Collected data
━━━━━━━━━━━━━━━━━━━━

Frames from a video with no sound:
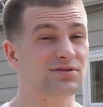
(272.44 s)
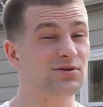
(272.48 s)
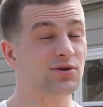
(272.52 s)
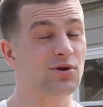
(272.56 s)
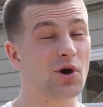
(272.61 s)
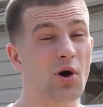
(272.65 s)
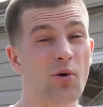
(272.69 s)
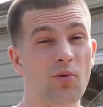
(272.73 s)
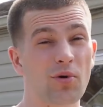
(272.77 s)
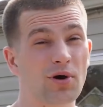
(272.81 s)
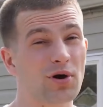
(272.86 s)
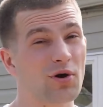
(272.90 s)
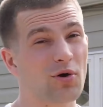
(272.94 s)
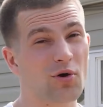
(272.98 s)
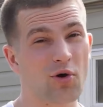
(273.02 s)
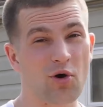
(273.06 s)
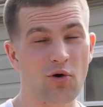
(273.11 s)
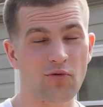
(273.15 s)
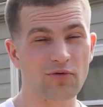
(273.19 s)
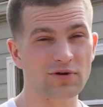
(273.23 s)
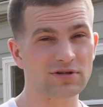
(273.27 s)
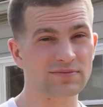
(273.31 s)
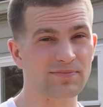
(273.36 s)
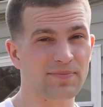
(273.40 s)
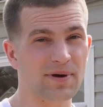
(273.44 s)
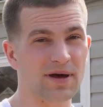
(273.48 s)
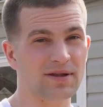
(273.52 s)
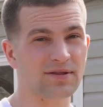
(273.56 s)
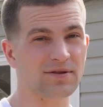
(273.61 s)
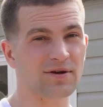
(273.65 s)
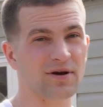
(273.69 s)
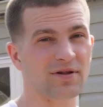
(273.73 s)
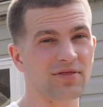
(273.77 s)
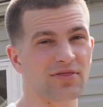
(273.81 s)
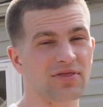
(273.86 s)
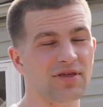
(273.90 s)
You don't want to
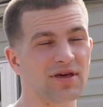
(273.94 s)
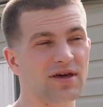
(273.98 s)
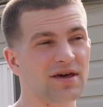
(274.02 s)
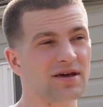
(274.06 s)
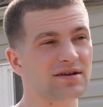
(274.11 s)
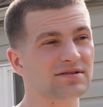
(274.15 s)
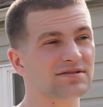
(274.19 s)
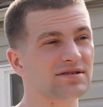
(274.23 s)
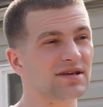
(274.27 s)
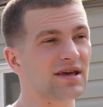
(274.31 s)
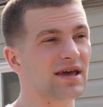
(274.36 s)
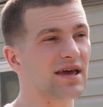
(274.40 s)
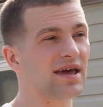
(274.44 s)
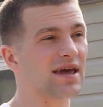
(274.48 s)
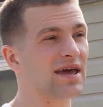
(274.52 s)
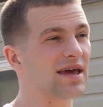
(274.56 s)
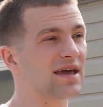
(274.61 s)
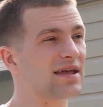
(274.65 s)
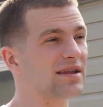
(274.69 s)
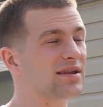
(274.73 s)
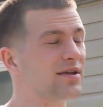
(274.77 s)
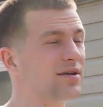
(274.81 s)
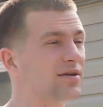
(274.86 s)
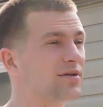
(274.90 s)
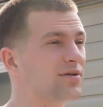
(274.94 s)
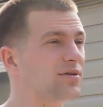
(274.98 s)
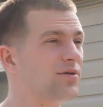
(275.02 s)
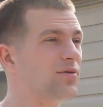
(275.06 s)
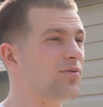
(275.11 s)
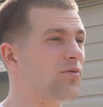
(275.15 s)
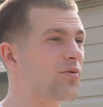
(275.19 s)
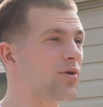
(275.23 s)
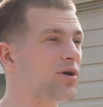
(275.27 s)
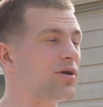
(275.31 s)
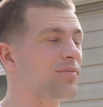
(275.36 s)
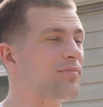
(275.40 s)
overspend on things, and
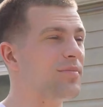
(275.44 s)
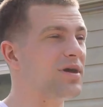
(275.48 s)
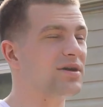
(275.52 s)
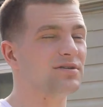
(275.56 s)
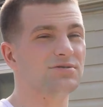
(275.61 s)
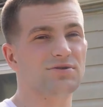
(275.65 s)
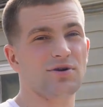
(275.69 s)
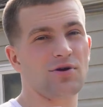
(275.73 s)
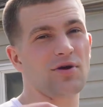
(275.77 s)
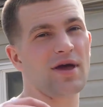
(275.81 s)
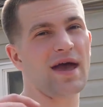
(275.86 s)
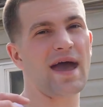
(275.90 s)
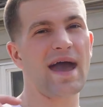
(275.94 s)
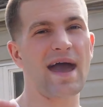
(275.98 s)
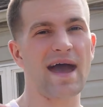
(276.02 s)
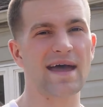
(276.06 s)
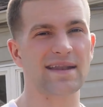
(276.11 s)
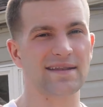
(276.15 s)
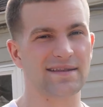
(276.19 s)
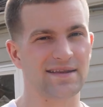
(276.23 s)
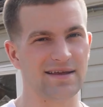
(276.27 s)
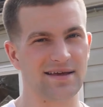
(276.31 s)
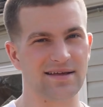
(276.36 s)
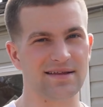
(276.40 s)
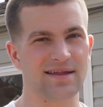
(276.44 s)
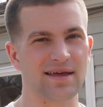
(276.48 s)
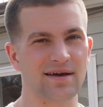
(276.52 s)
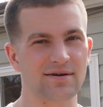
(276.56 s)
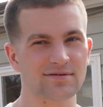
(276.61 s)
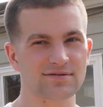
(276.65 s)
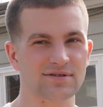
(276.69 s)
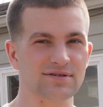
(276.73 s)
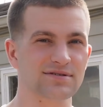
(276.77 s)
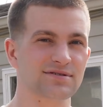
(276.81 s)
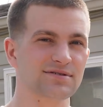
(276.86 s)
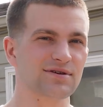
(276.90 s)
you want to make sure you add
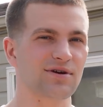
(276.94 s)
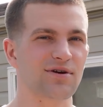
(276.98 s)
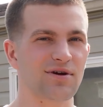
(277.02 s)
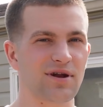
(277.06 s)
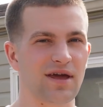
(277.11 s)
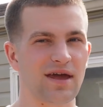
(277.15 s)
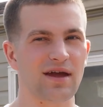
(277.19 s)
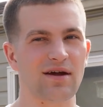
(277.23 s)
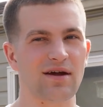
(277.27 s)
details in certain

━━━━━━━━━━━━━━━━━━━━

> [Exercise]: When you copy the records above, keep every word exact and drop the pictures.

> [Answer section]:
Frames from a video with no sound:
(272.44 s)
(272.48 s)
(272.52 s)
(272.56 s)
(272.61 s)
(272.65 s)
(272.69 s)
(272.73 s)
(272.77 s)
(272.81 s)
(272.86 s)
(272.90 s)
(272.94 s)
(272.98 s)
(273.02 s)
(273.06 s)
(273.11 s)
(273.15 s)
(273.19 s)
(273.23 s)
(273.27 s)
(273.31 s)
(273.36 s)
(273.40 s)
(273.44 s)
(273.48 s)
(273.52 s)
(273.56 s)
(273.61 s)
(273.65 s)
(273.69 s)
(273.73 s)
(273.77 s)
(273.81 s)
(273.86 s)
(273.90 s)
You don't want to
(273.94 s)
(273.98 s)
(274.02 s)
(274.06 s)
(274.11 s)
(274.15 s)
(274.19 s)
(274.23 s)
(274.27 s)
(274.31 s)
(274.36 s)
(274.40 s)
(274.44 s)
(274.48 s)
(274.52 s)
(274.56 s)
(274.61 s)
(274.65 s)
(274.69 s)
(274.73 s)
(274.77 s)
(274.81 s)
(274.86 s)
(274.90 s)
(274.94 s)
(274.98 s)
(275.02 s)
(275.06 s)
(275.11 s)
(275.15 s)
(275.19 s)
(275.23 s)
(275.27 s)
(275.31 s)
(275.36 s)
(275.40 s)
overspend on things, and
(275.44 s)
(275.48 s)
(275.52 s)
(275.56 s)
(275.61 s)
(275.65 s)
(275.69 s)
(275.73 s)
(275.77 s)
(275.81 s)
(275.86 s)
(275.90 s)
(275.94 s)
(275.98 s)
(276.02 s)
(276.06 s)
(276.11 s)
(276.15 s)
(276.19 s)
(276.23 s)
(276.27 s)
(276.31 s)
(276.36 s)
(276.40 s)
(276.44 s)
(276.48 s)
(276.52 s)
(276.56 s)
(276.61 s)
(276.65 s)
(276.69 s)
(276.73 s)
(276.77 s)
(276.81 s)
(276.86 s)
(276.90 s)
you want to make sure you add
(276.94 s)
(276.98 s)
(277.02 s)
(277.06 s)
(277.11 s)
(277.15 s)
(277.19 s)
(277.23 s)
(277.27 s)
details in certain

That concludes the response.